**Exercise description:**
Could you copy the data that follows exactly as written, but drop the pictures?

**Task input:**
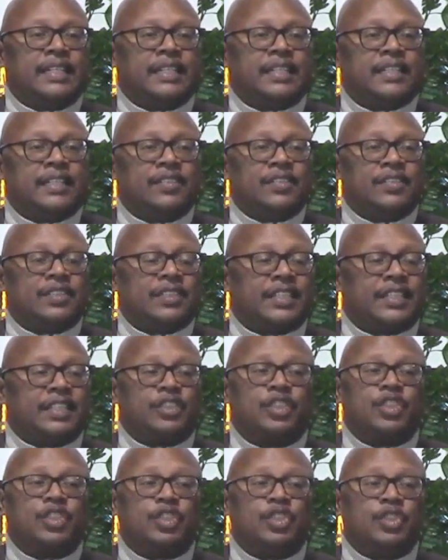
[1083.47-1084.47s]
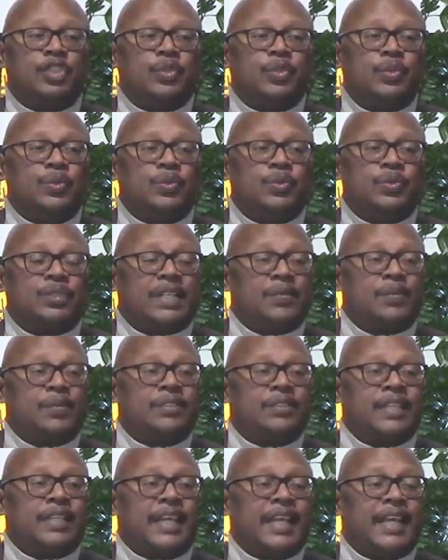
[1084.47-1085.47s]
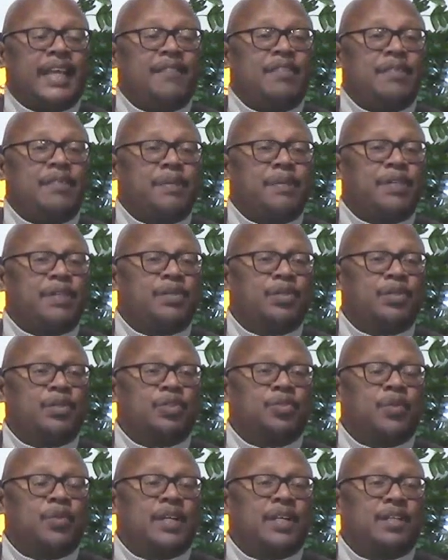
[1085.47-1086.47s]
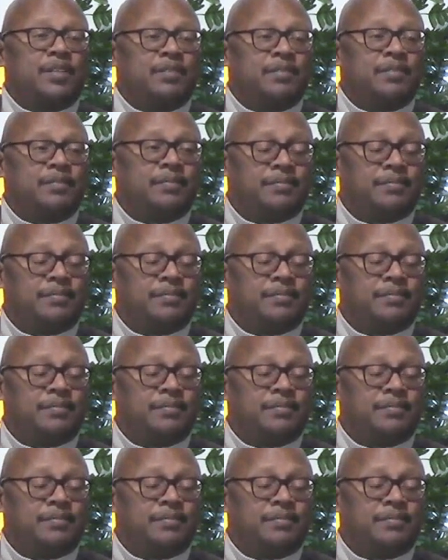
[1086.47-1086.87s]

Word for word: Understand to Jews, that was a heavy pill to swallow.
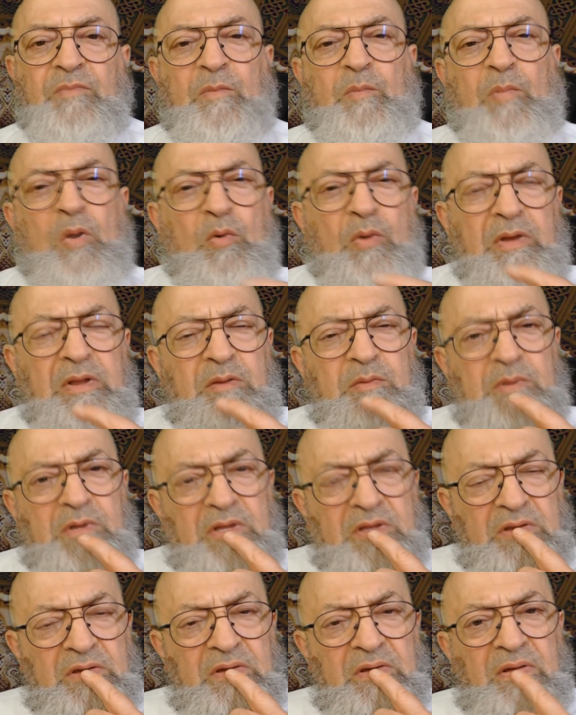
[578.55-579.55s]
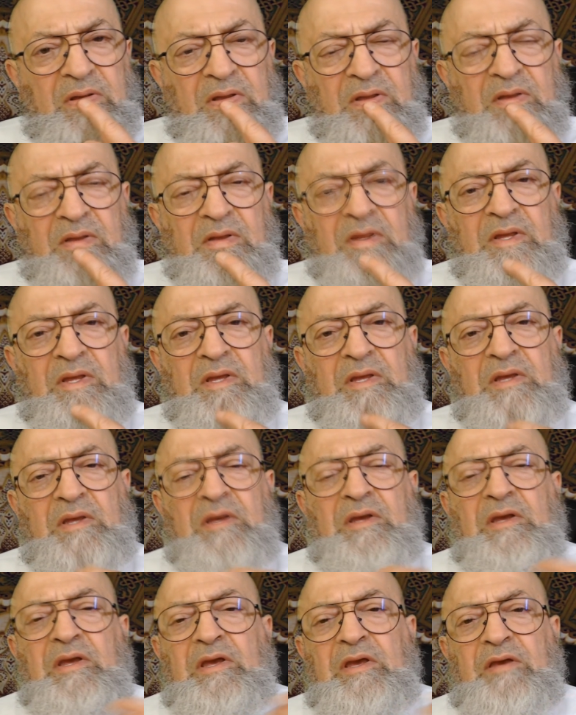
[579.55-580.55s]
But wait a minute.
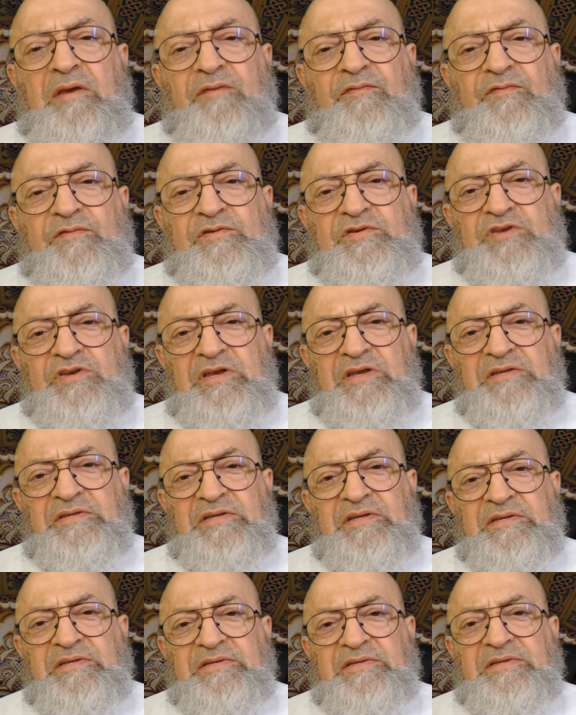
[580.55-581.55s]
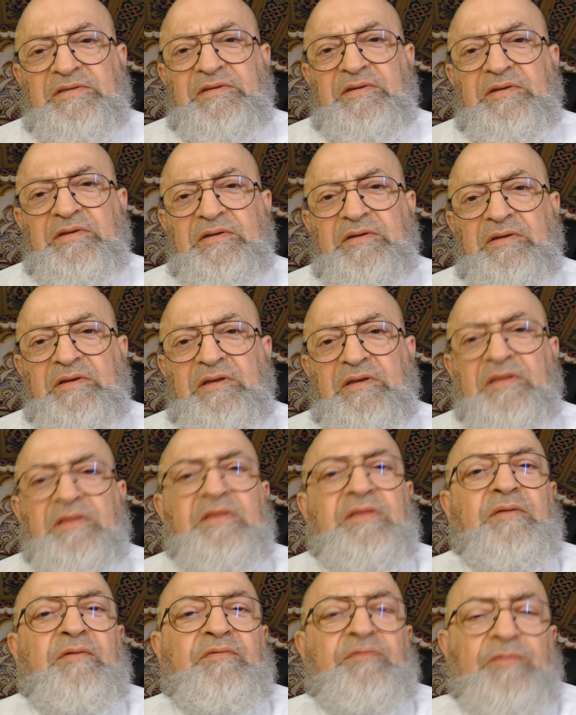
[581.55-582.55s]
If Jesus,
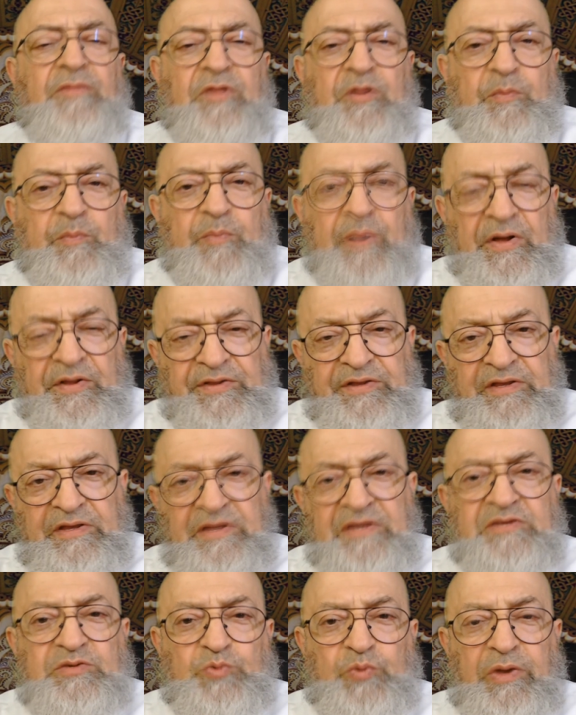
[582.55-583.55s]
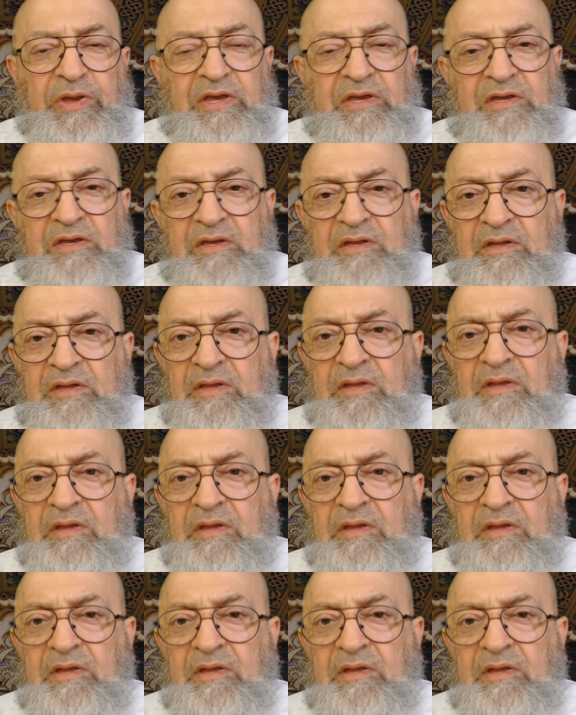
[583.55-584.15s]
the, the body, is weak,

**Task response:**
[1083.47-1084.47s]
[1084.47-1085.47s]
[1085.47-1086.47s]
[1086.47-1086.87s]

Word for word: Understand to Jews, that was a heavy pill to swallow.
[578.55-579.55s]
[579.55-580.55s]
But wait a minute.
[580.55-581.55s]
[581.55-582.55s]
If Jesus,
[582.55-583.55s]
[583.55-584.15s]
the, the body, is weak,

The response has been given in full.